17 Toen sprak zij tot hem naar diezelfde woorden, zeggende: De Hebreeuwse knecht, dien gij ons hebt ingebracht, is tot mij gekomen, om met mij te spotten.
Tsono anamuwuza nkhaniyi nati: “Wantchito Wachihebri amene munatibweretsera uja anabwera kuti adzagone nane.
18 En het is geschied, als ik mijn stem verhief, en riep, dat hij zijn kleed bij mij liet, en vluchtte naar buiten.
Koma pamene ndinakuwa, iye anandisiyira mkanjo wake nathawira kunja.”
19 En het geschiedde, als zijn heer de woorden zijner huisvrouw hoorde, die zij tot hem sprak, zeggende: Naar deze zelfde woorden heeft mij uw knecht gedaan, zo ontstak zijn toorn.
Mbuye wake wa Yosefe atamva nkhani imene mkazi wake anamuwuza kuti, “Ndi zimene anandichitira wantchito wanu,” anapsa mtima kwambiri.
20 En Jozefs heer nam hem, en leverde hem in het gevangenhuis, ter plaatse, waar des konings gevangenen gevangen waren; alzo was hij daar in het gevangenhuis.
Tsono iye anatenga Yosefe namuyika mʼndende mmene ankasungiramo amʼndende a mfumu.

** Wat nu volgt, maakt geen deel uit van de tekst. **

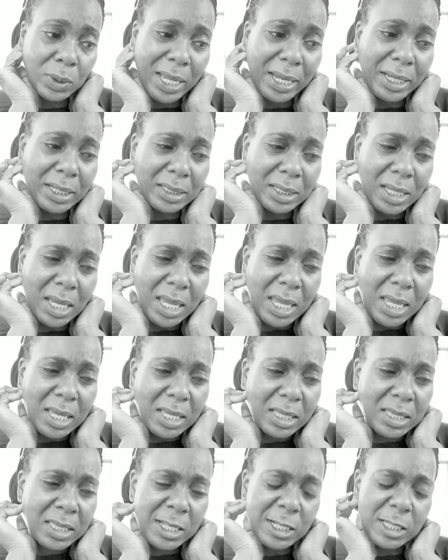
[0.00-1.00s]
Like
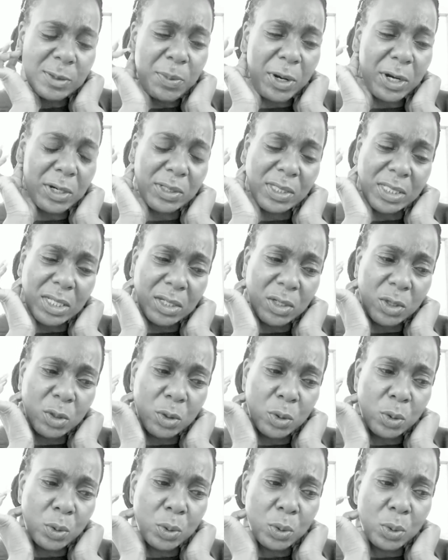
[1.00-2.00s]
this person
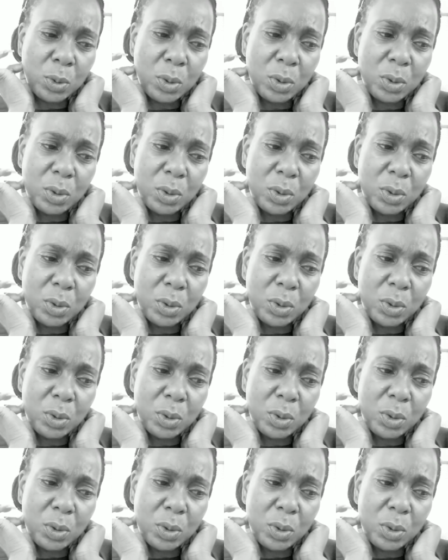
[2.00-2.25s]
who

Ndipo Yosefe anakhala mʼndendemo
21 Doch de HEERE was met Jozef, en wende Zijn goedertierenheid tot hem; en gaf hem genade in de ogen van den overste van het gevangenhuis.
koma Yehova anali naye, ndipo anamuonetsa kukoma mtima kwake, kotero kuti woyangʼanira ndende anakondwera ndi Yosefe.
22 En de overste van het gevangenhuis gaf al de gevangenen, die in het gevangenhuis waren, in Jozefs hand; en al wat zij daar deden, deed hij.
Choncho woyangʼanira ndende uja anamuyika Yosefe kukhala woyangʼanira onse amene anayikidwa mʼndende. Ndiponso anamupatsa udindo woyangʼanira zonse zochitika mʼndendemo.
23 De overste van het gevangenhuis zag gans op geen ding, dat in zijn hand was, overmits dat de HEERE met hem was; en wat hij deed, dat deed de HEERE wel gedijen.
Woyangʼanira ndende uja sankayangʼaniranso china chilichonse chimene chinali mu ulamuliro wa Yosefe, chifukwa Yehova anali ndi Yosefe. Ndipo Yehova anaonetsetsa kuti chilichonse chimene Yosefe ankachita chimuyendere bwino.